Records from a data collection
[Start of Attachment]

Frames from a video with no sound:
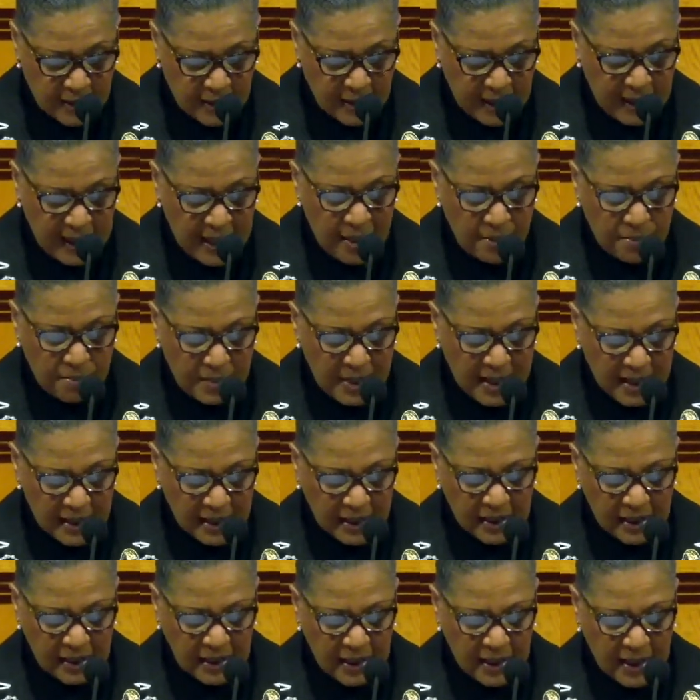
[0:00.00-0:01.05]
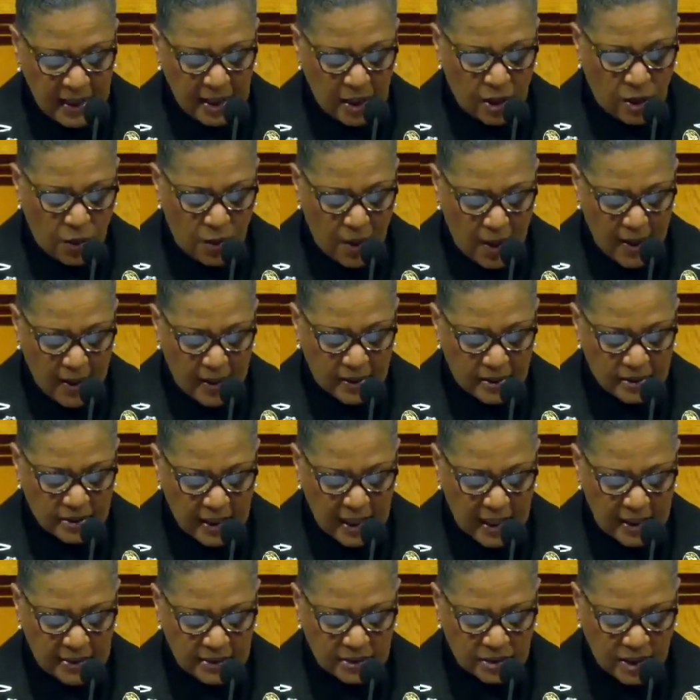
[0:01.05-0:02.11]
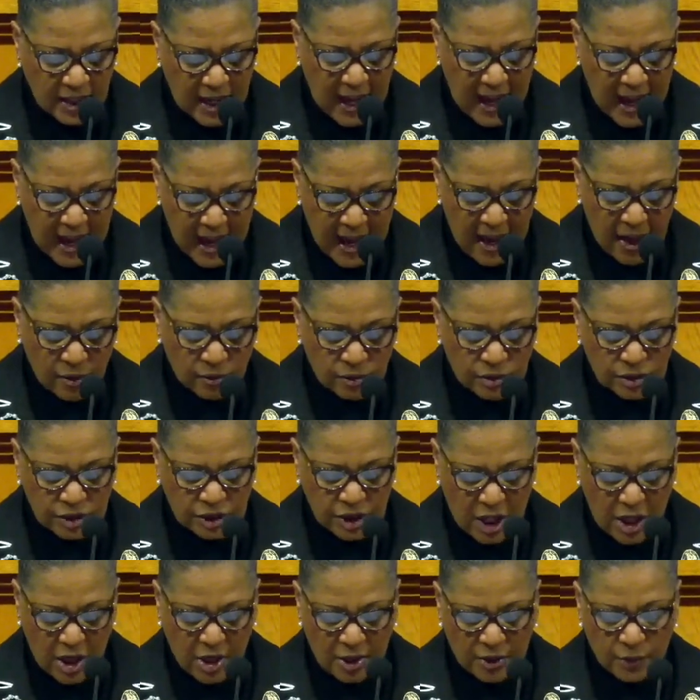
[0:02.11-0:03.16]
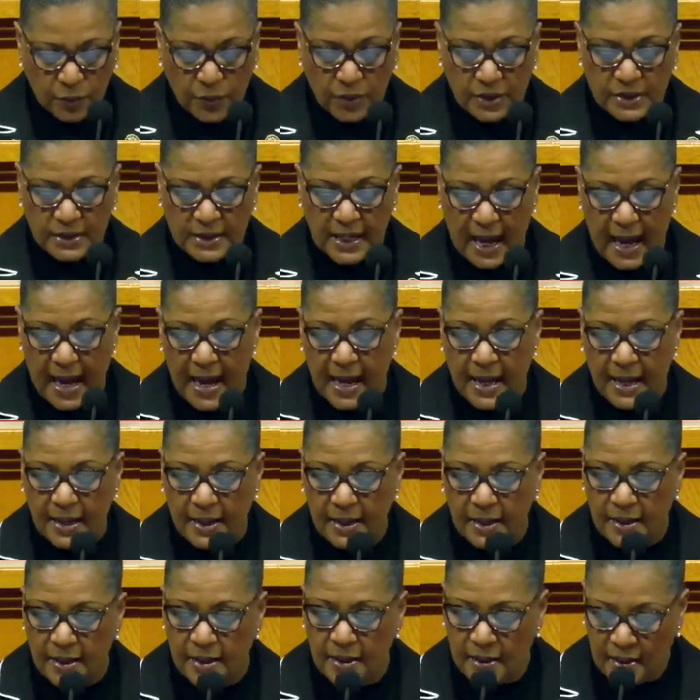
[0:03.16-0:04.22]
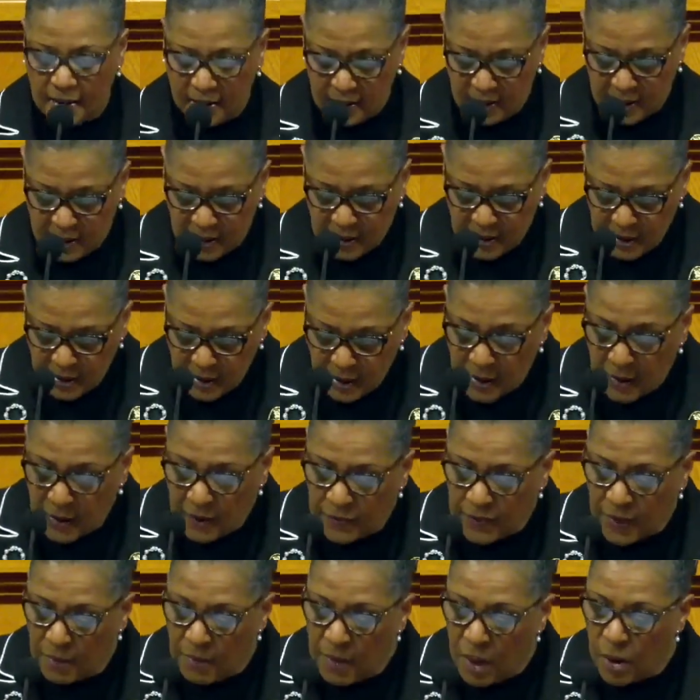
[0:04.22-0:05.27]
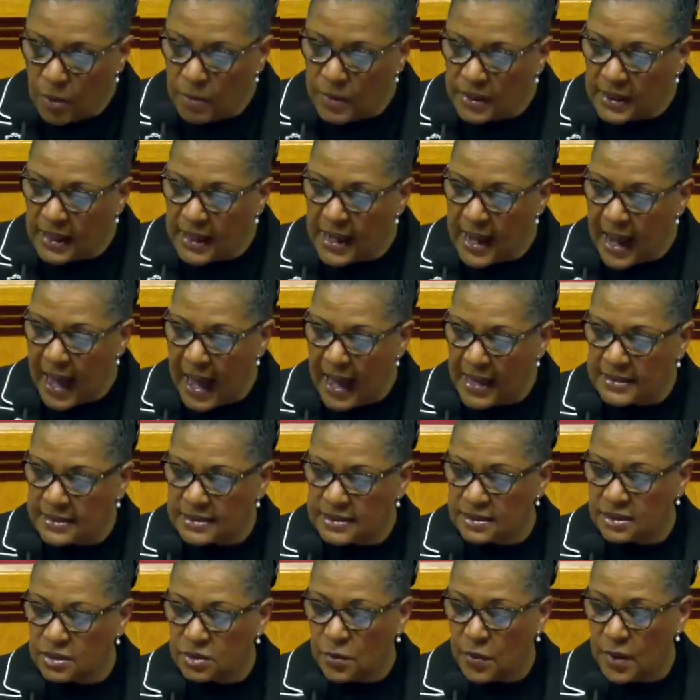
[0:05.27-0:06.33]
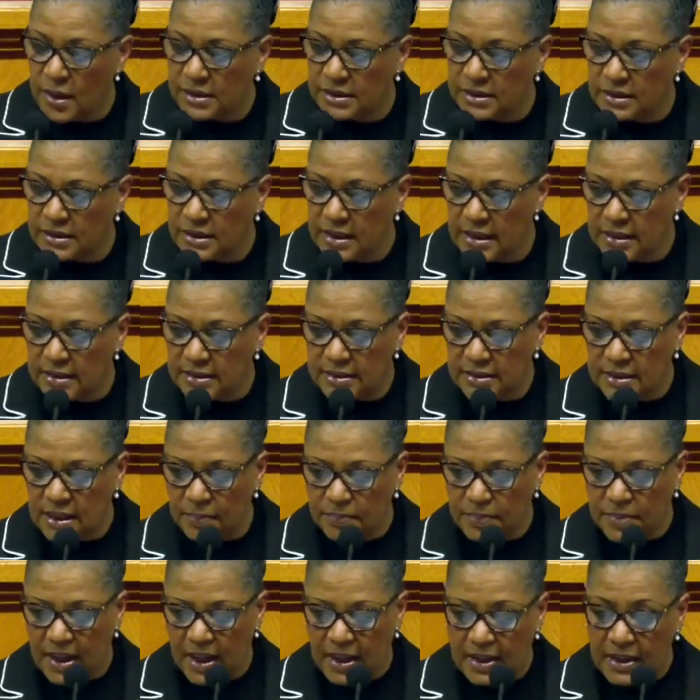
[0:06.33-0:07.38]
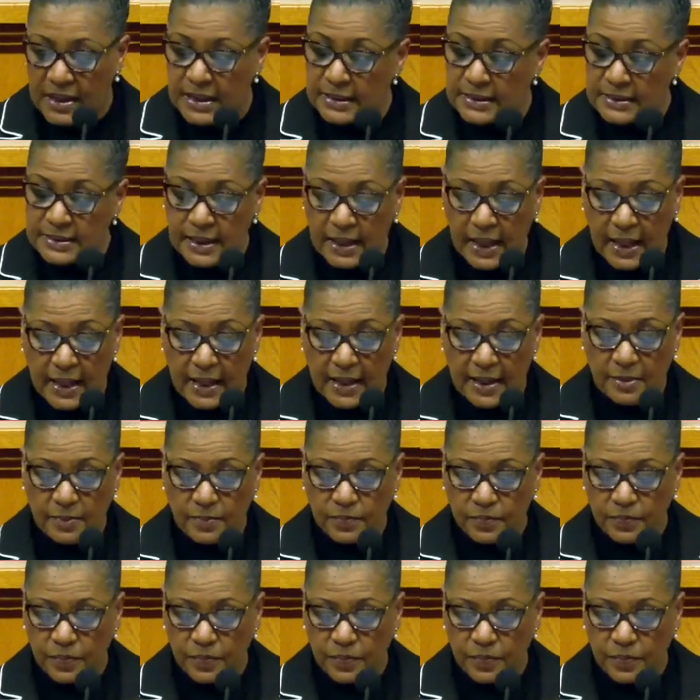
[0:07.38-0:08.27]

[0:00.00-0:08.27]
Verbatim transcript: He immediately inquires as to how John would die. The moment he asked this question, he stepped out of his lane.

[End of Attachment]

Retype every record above word for word, leaving out any pictures.

# Final answer:
Frames from a video with no sound:
[0:00.00-0:01.05]
[0:01.05-0:02.11]
[0:02.11-0:03.16]
[0:03.16-0:04.22]
[0:04.22-0:05.27]
[0:05.27-0:06.33]
[0:06.33-0:07.38]
[0:07.38-0:08.27]

[0:00.00-0:08.27]
Verbatim transcript: He immediately inquires as to how John would die. The moment he asked this question, he stepped out of his lane.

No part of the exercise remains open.